Whey Supplements Expensive. They Used To Be A Lot Cheaper. What’s The Reason?
The answer is, as with most commodities. supply and demand. And yes, the older we get, the cheaper things were. But then every time I drive by the local petrol station, the price per litre seems to have gone up by £0.01 or more.
As a vendor and distributor of many types, qualities and brands of whey based protein powders, including our own MOLECULAR DYNAMICS brand, I’ll do my best to report back from the frontlines with an answer to your question.
Anyone who has been using any of the wide variety of dairy based protein powders currently available, not only the various wheys (isolate, concentrate, hydrolysed) but casein as well, for any length of time has noticed at least two things. The increase in variety, quality and taste along with the steep and painful rise in prices across the board in the last few years (along with the upward price movement many other foodstuffs).
Protein powder, along with almost everything else, has become more expensive.
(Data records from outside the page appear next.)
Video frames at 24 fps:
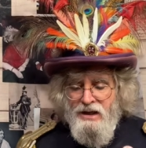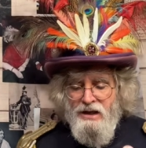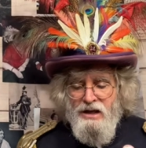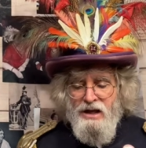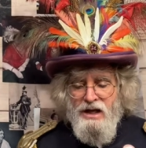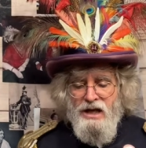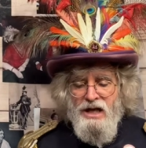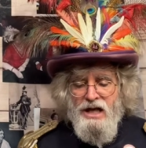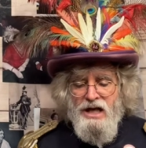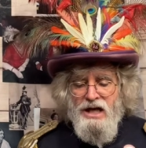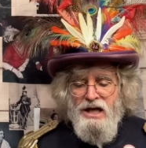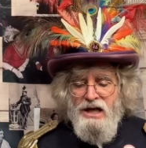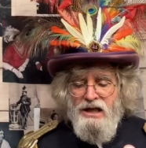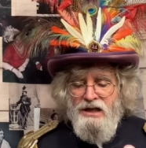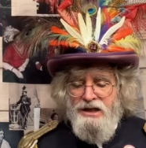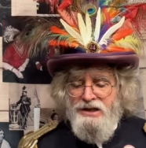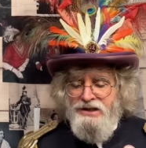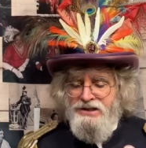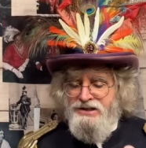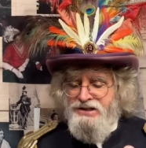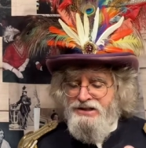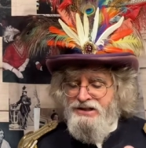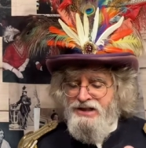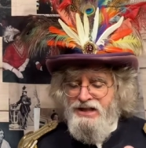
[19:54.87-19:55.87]
Uh,
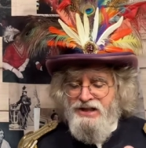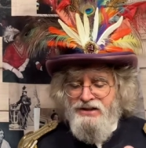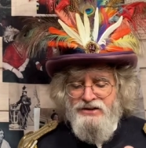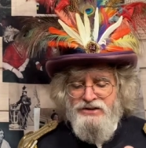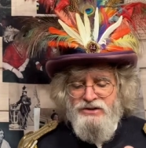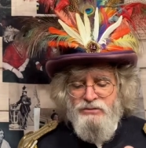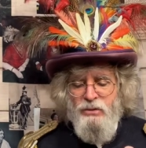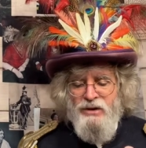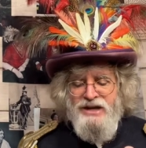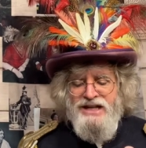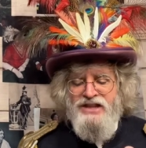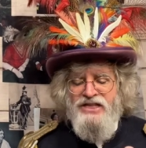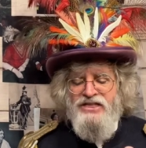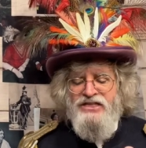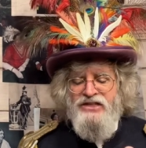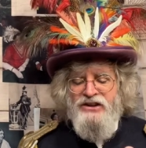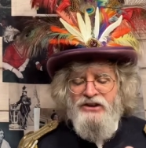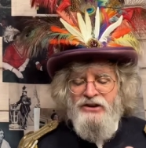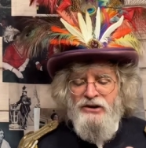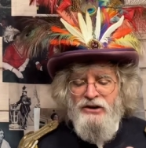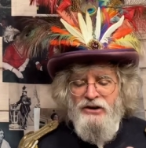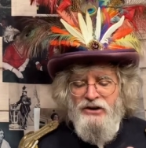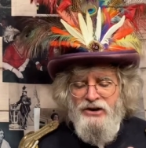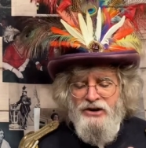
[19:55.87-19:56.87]
let's see, the
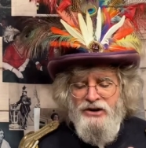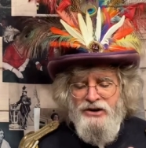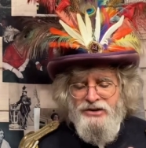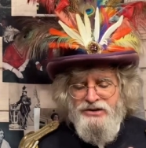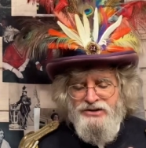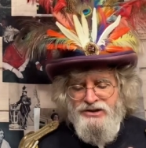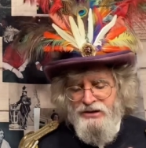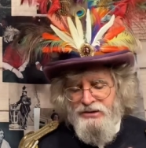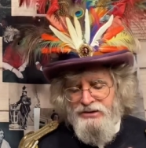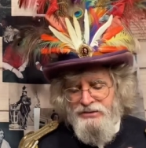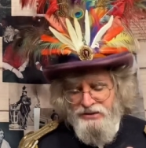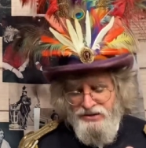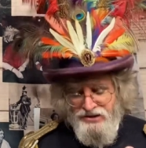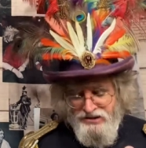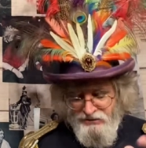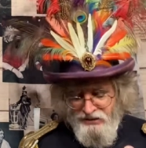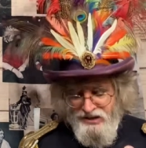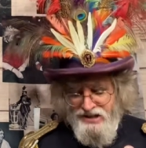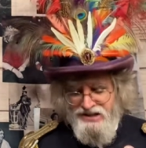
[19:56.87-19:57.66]
23rd. So those were the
This rise in prices coincides with the worldwide rise in demand. Increased demand is due not only to a domestic appreciation and use by the average athlete of whey products & their incorporation into mainstream food products to a much greater extent (viz. MARS Protein bars, Protein Ice Creams, etc.), but also to the increased usage in many countries where there was historically little demand for these ingredients. This is especially true with the rise of whey ingredients in infant formulas in China and India, as the economies and birth rates of these countries continue to flourish & burgeon.
Protein supplementation is still a value for money commodity. It offers benefits to your health and fitness that only a few other natural supplements can compete with. It is here to stay and the industries supplying it will continue to grow and mature. New technologies are being developed to process other raw materials (fish, vegetable, insects) for use as futuristic protein supplements to meet increasing demand.